When the war began in February 2022, Turkey, Russia's Black Sea neighbour and a NATO member, emerged as a magnet for Russians, especially its largest city Istanbul and the Mediterranean resort of Antalya.
Some of them had opposed the invasion, others were trying to shield themselves and their businesses from a wave of Western sanctions imposed on Moscow, including travel bans on Russians to much of Europe. Some men feared being drafted into the army.
But this month, the number of Russians with Turkish resident permits fell to 96,000, down by more than a third from 154,000 at the end of 2022, official data shows.
Nine Russian citizens who spoke to Reuters said they and others had left partly due to struggles to get residence permits since early 2023. Many have headed to Serbia and Montenegro, among the few European countries where they are welcome.
Russians are also moving on because of soaring costs - Turkish inflation hit 70% last month - as well as difficulty doing basic banking in Turkey as a result of the sanctions.

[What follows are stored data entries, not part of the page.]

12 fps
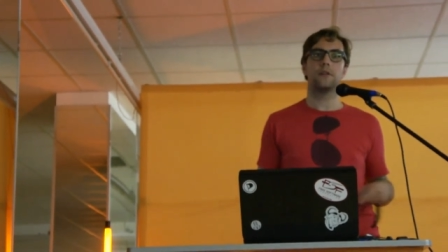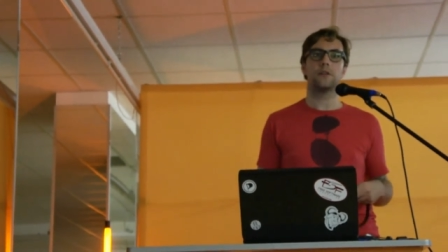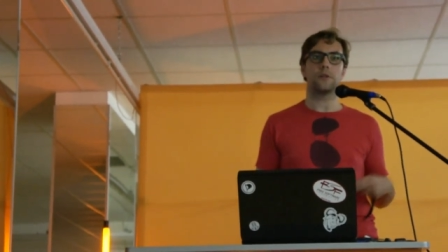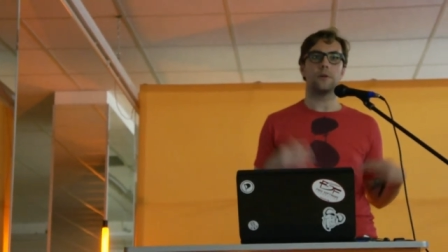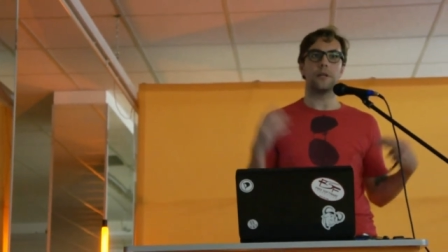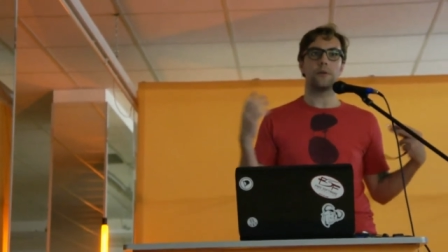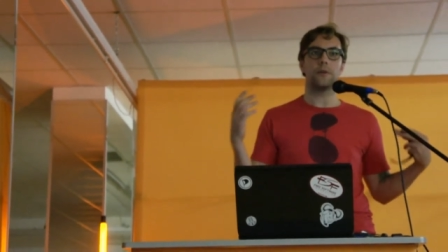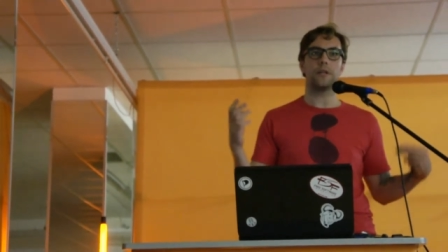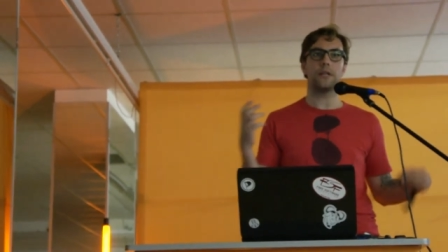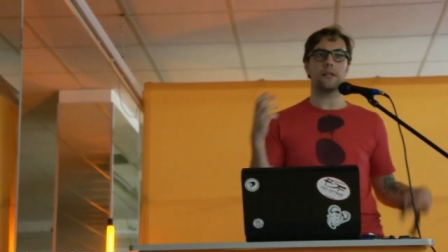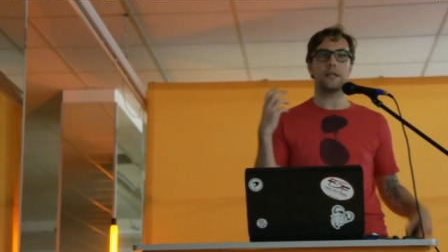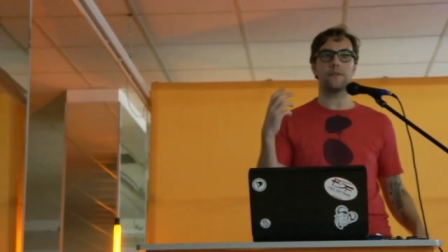So it
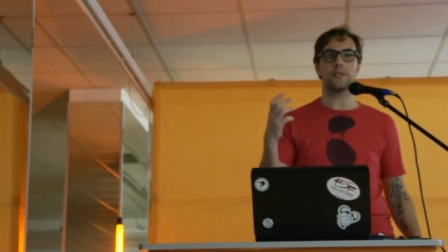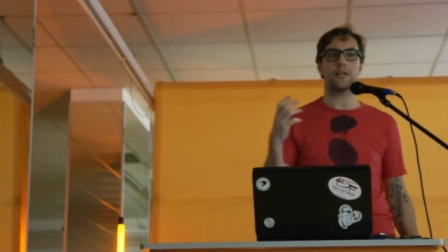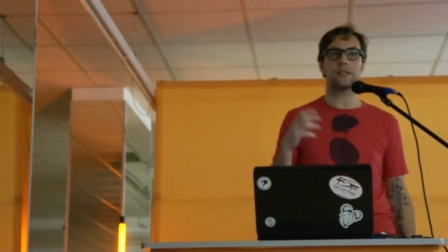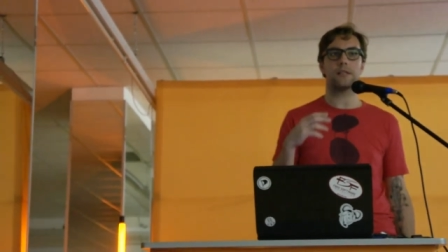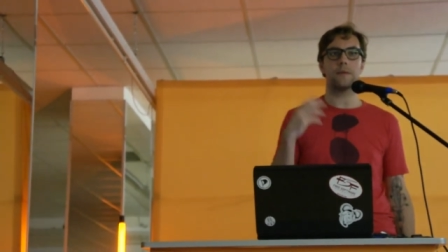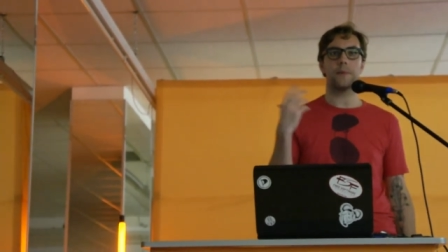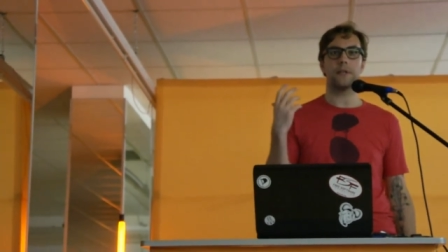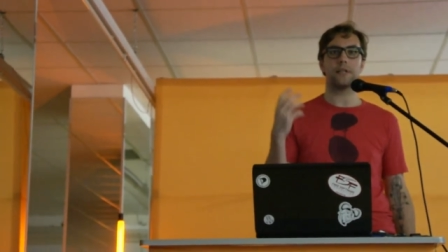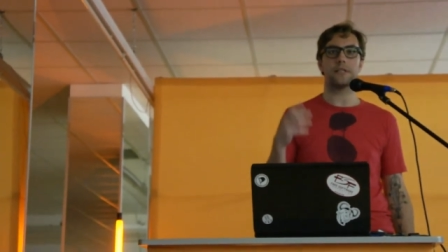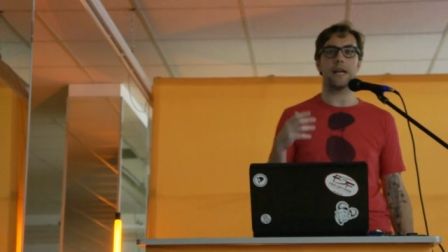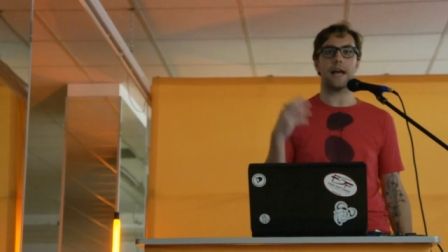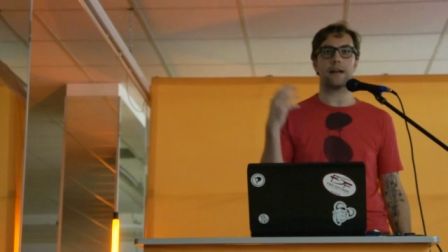really gives us the ability
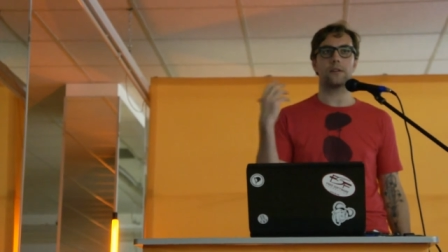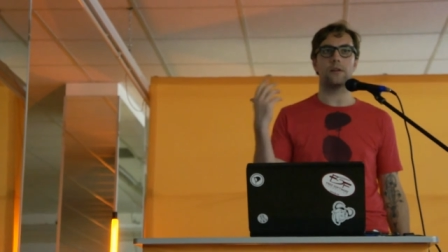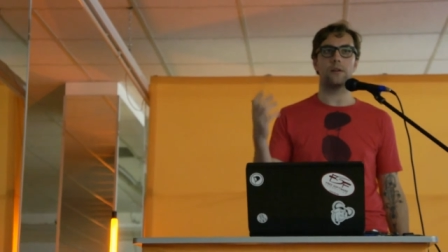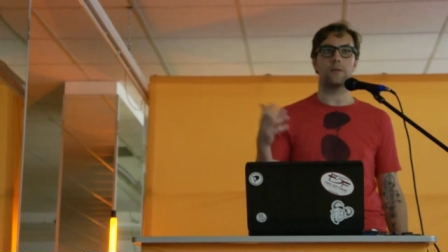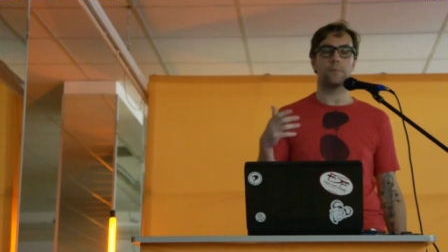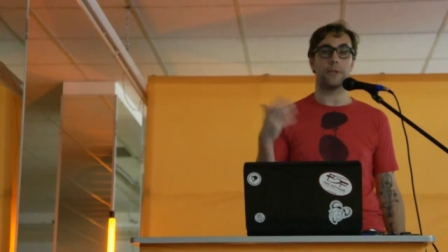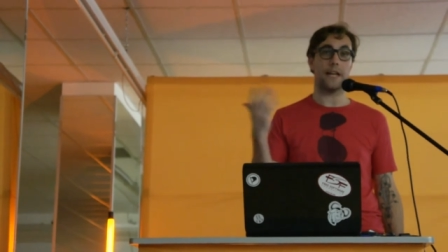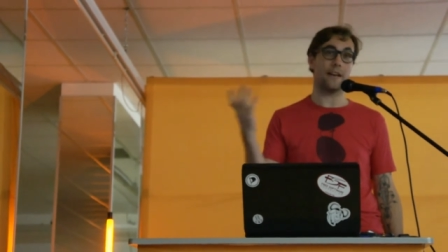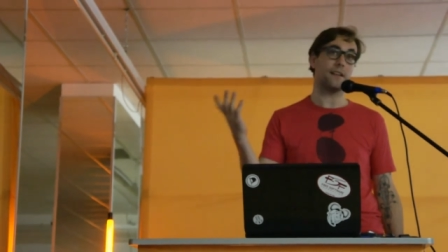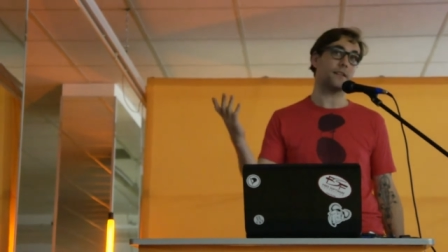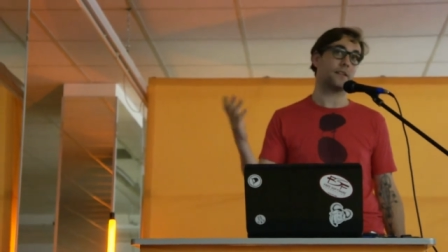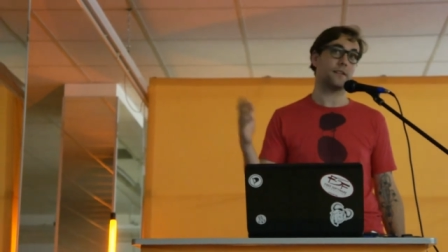to hack the
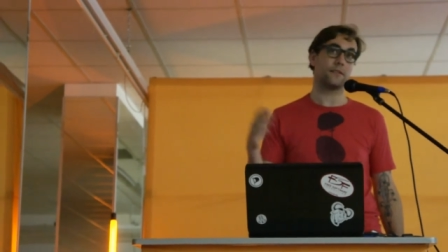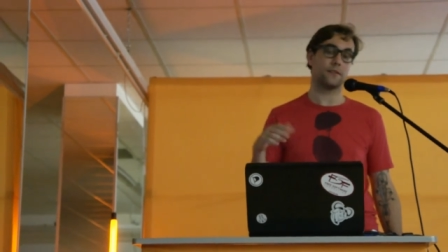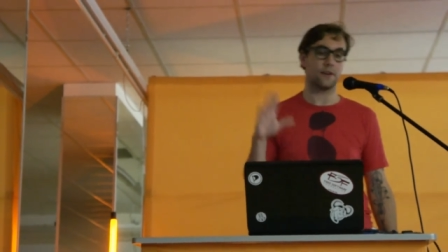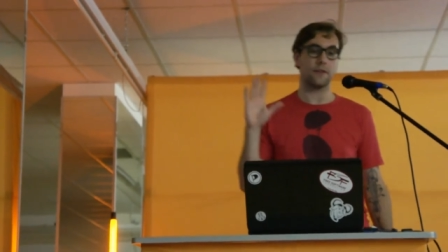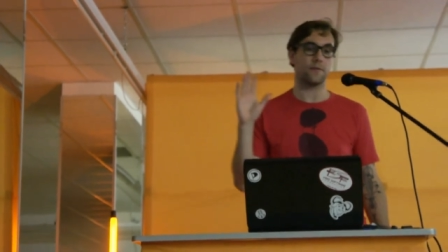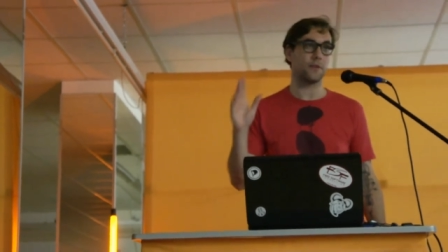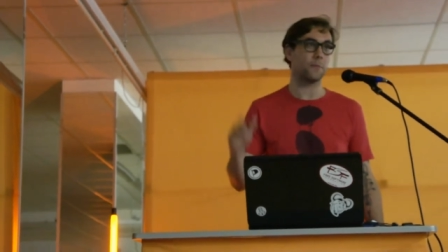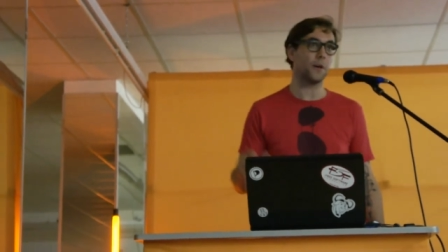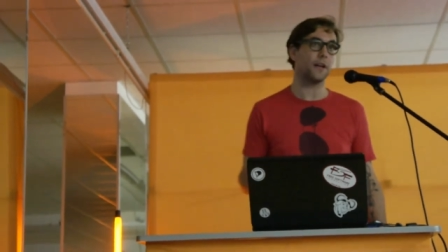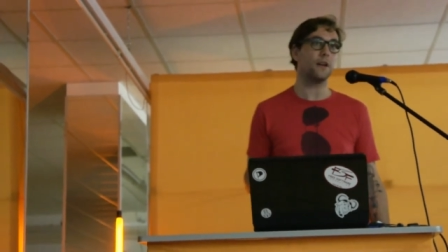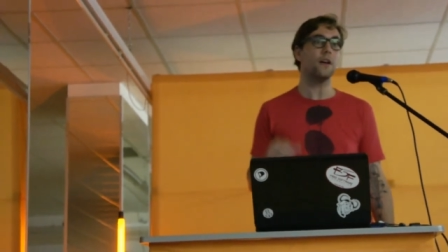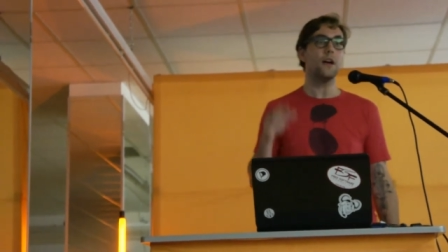planet, sorry for the
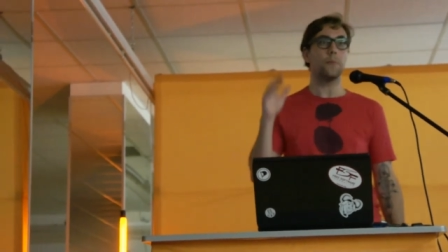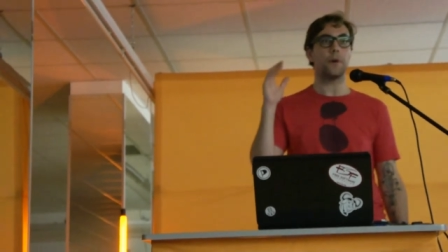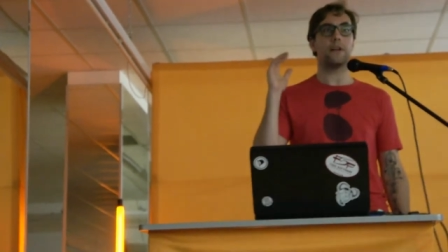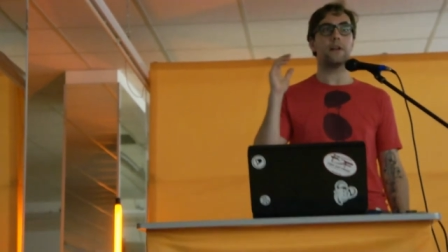pun, but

"You can't predict your future in Turkey," said Dmitri, 46, an IT sector employee who declined to give his surname.
After President Vladimir Putin announced a mobilisation in September of 2022 to recruit Russian men to fight in Ukraine, Dmitri left St. Petersburg and reunited with his wife and four-year-old son in Istanbul.
But in January 2023, a text message appeared on his phone saying his residency application was rejected without explanation, he said. Dmitri left Istanbul a month later.

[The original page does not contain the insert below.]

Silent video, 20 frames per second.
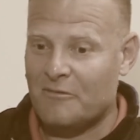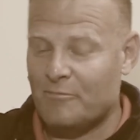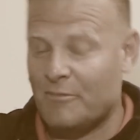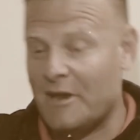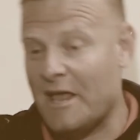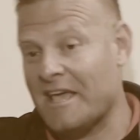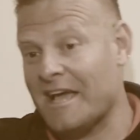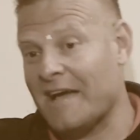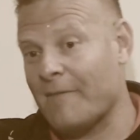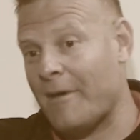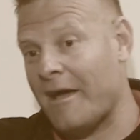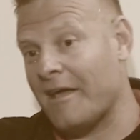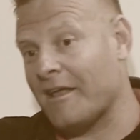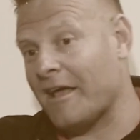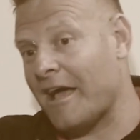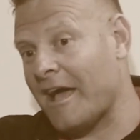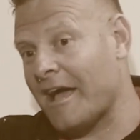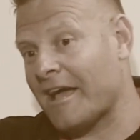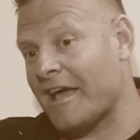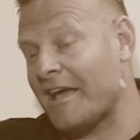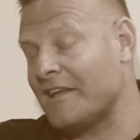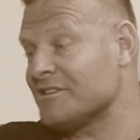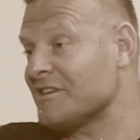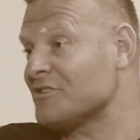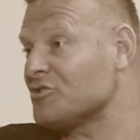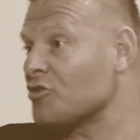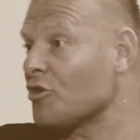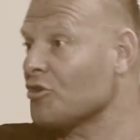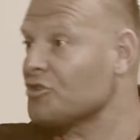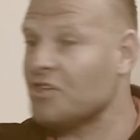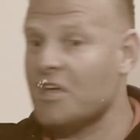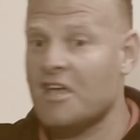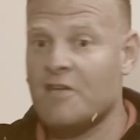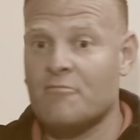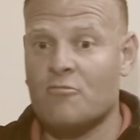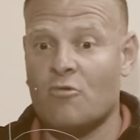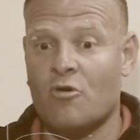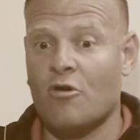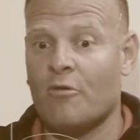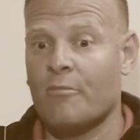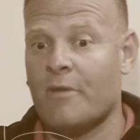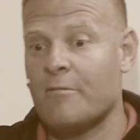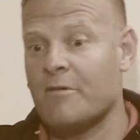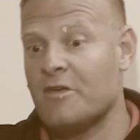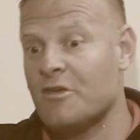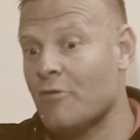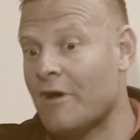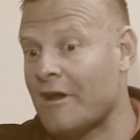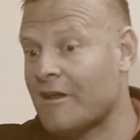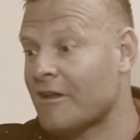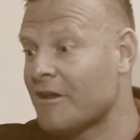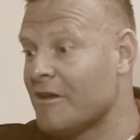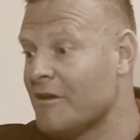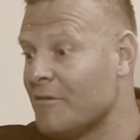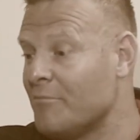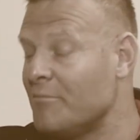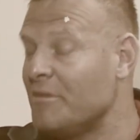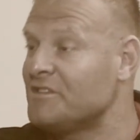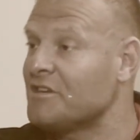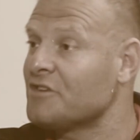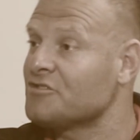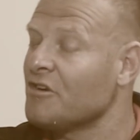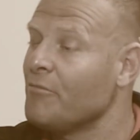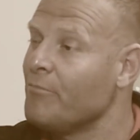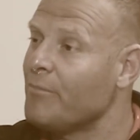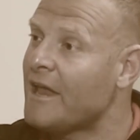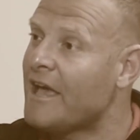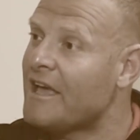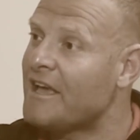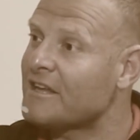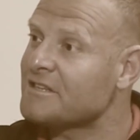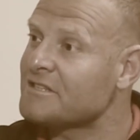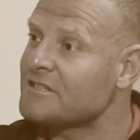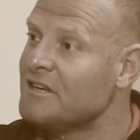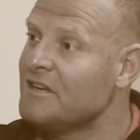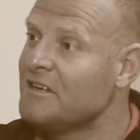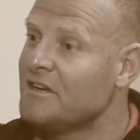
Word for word: playing against a strong team, or maybe you are missing some players,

"I had signed a rental contract for one year but had to leave everything behind. We moved to Montenegro because it is economically and politically more stable than Turkey," he said.
Turkey's Presidency of Migration Management said all rejected resident-permit applications include a justification in the foreigners' own language under relevant laws, and that applicants are free to pursue legal remedies.
In an email, it said departures of Russians were not only linked to residency permits.
"Several political, economic and sociocultural factors play a role," the government agency said.